Linearly-ordered data (such as timestamps or dates) are commonly used as a clustered index, which forces the rows to be stored in index order, and allows in-order access, greatly speeding range queries (e.g. 'give me all the sales orders between October and December'). In such a case the DB engine can simply seek to the first record specified by the range and start reading sequentially until it hits the last one.
#Infamous Cow -- you must be thinking of primary keys, not indexes.
#Xenph Yan --
Something others have not touched on is choosing what kind of index to create. Some databases don't really give you much of a choice, but some have a large variety of possible indexes. B-trees are the default but not always the best kind of index. Choosing the right structure depends on the kind of usage you expect to have. What kind of queries do you need to support most? Are you in a read-mostly or write-mostly environment? Are your writes dominated by updates or appends? Etc, etc.
A description of the different types of indexes and their pros and cons is available here: http://20bits.com/2008/05/13/interview-questions-database-indexes/ .

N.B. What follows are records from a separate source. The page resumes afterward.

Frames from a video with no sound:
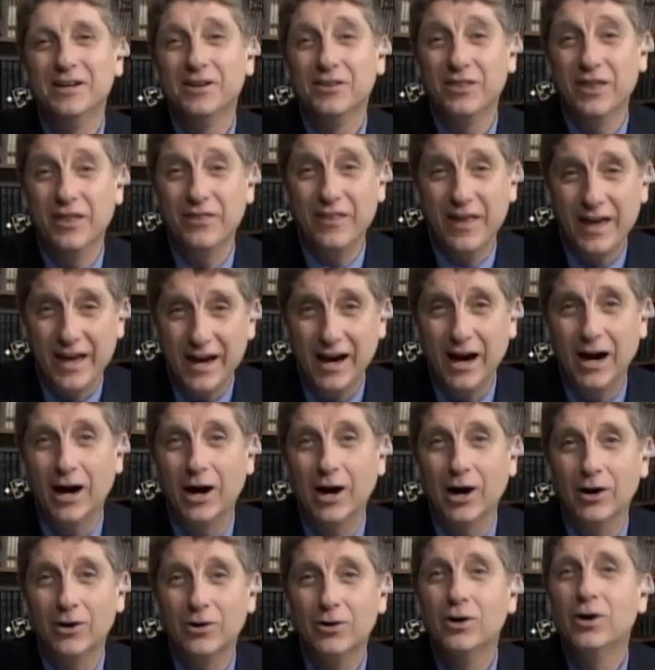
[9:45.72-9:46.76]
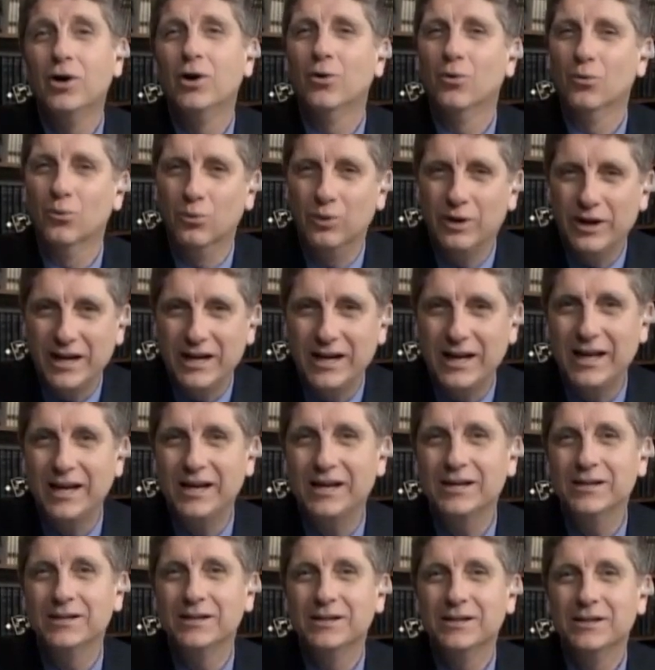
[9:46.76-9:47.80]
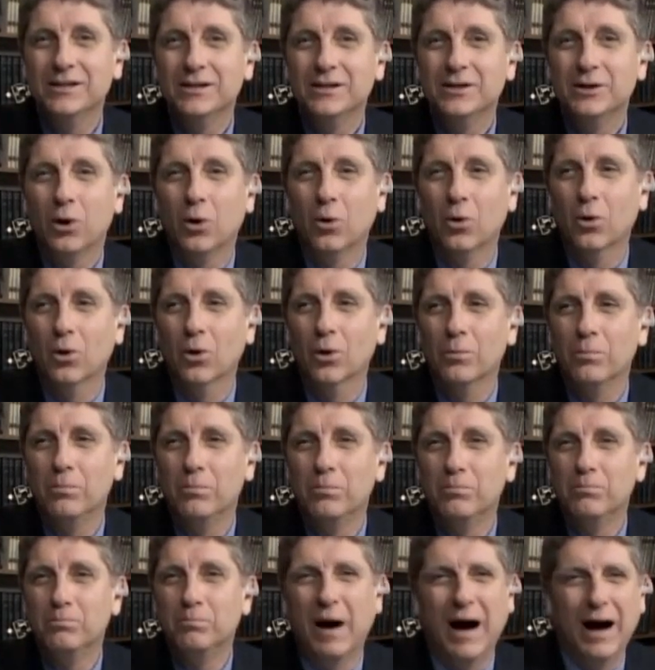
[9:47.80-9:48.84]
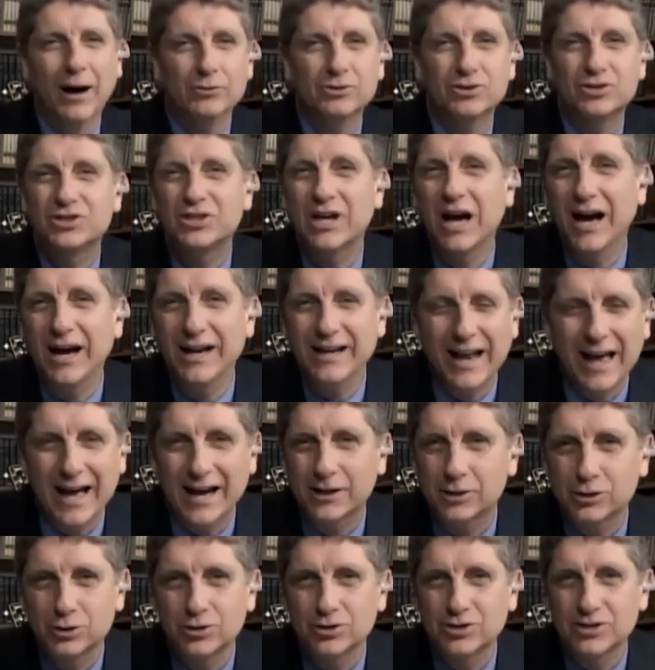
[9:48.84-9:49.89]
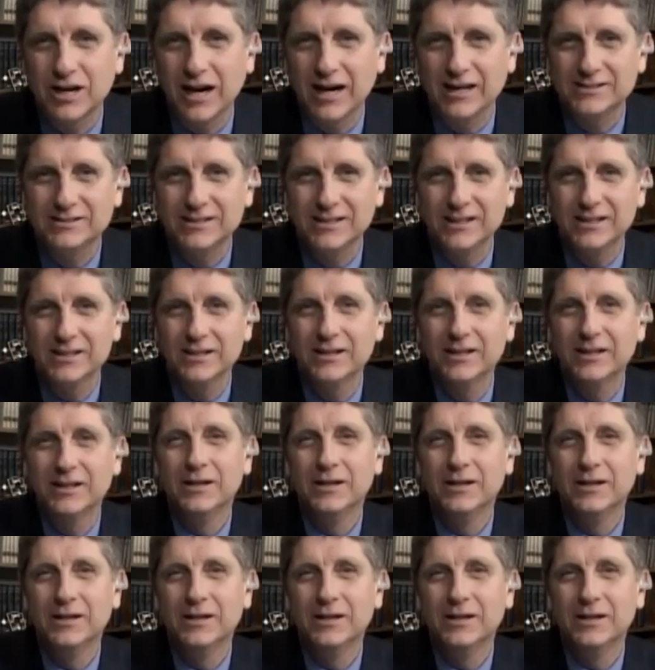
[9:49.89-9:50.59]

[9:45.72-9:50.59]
than they are reading or outside exercising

Here's a great SQL Server article:
http://www.sql-server-performance.com/tips/optimizing_indexes_general_p1.aspx
Although the mechanics won't work on Oracle, the tips are very apropos (minus the thing on clustered indexes, which don't quite work the same way in Oracle).
Some rules of thumb if you are trying to improve a particular query.
For a particular table (where you think Oracle should start) try indexing each of the columns used in the WHERE clause. Put columns with equality first, followed by columns with a range or like.
For example:
WHERE CompanyCode = ? AND Amount BETWEEN 100 AND 200
If columns are very large in size (e.g. you are storing some XML or something) you may be better off leaving them out of the index. This will make the index smaller to scan, assuming you have to go to the table row to satisfy the select list anyway.
Alternatively, if all the values in the SELECT and WHERE clauses are in the index Oracle will not need to access the table row. So sometimes it is a good idea to put the selected values last in the index and avoid a table access all together.
You could write a book about the best ways to index - look for author Jonathan Lewis.
A good index is something that you can rely on to be unique for a specific table row.
One commonly used index scheme is the use of numbers which increment by 1 for each row in the table. Every row will end up having a different number index.